• **Supplied material**:

--

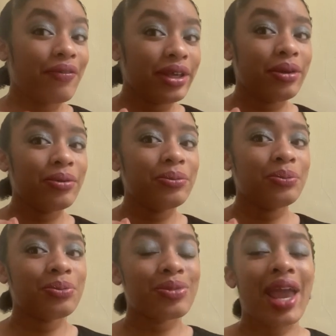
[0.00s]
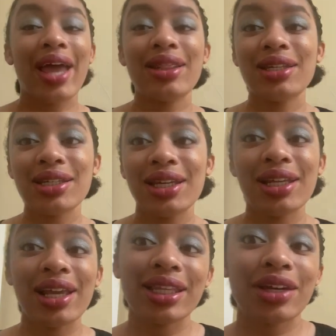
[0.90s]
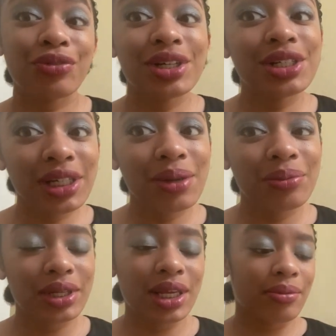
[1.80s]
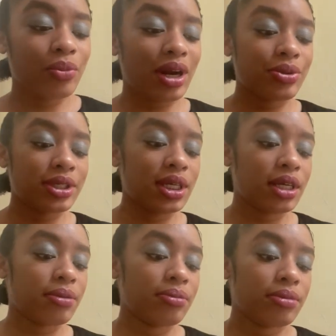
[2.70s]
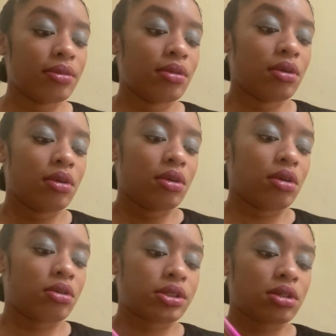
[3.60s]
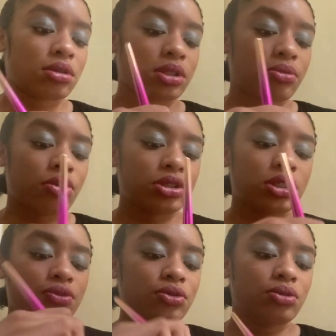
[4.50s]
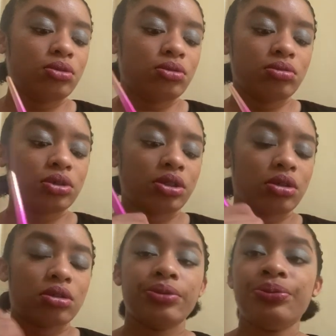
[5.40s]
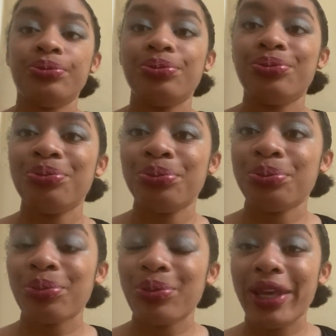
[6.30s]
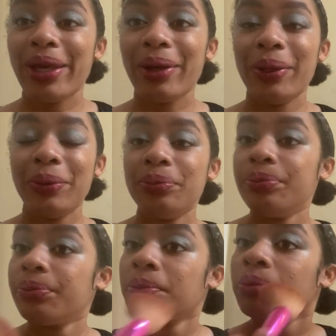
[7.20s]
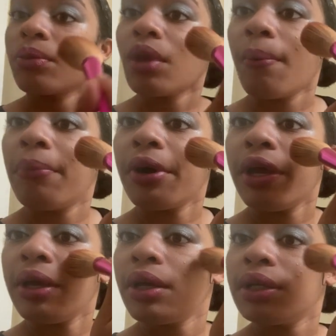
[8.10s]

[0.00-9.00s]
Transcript: feel, and then the, and then it re-chipped when I was eating on some some crunchy food. So yeah, but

--

• **Work item**: Return all of the material exactly, without pictures.

• **Response to the task**:
[0.00s]
[0.90s]
[1.80s]
[2.70s]
[3.60s]
[4.50s]
[5.40s]
[6.30s]
[7.20s]
[8.10s]

[0.00-9.00s]
Transcript: feel, and then the, and then it re-chipped when I was eating on some some crunchy food. So yeah, but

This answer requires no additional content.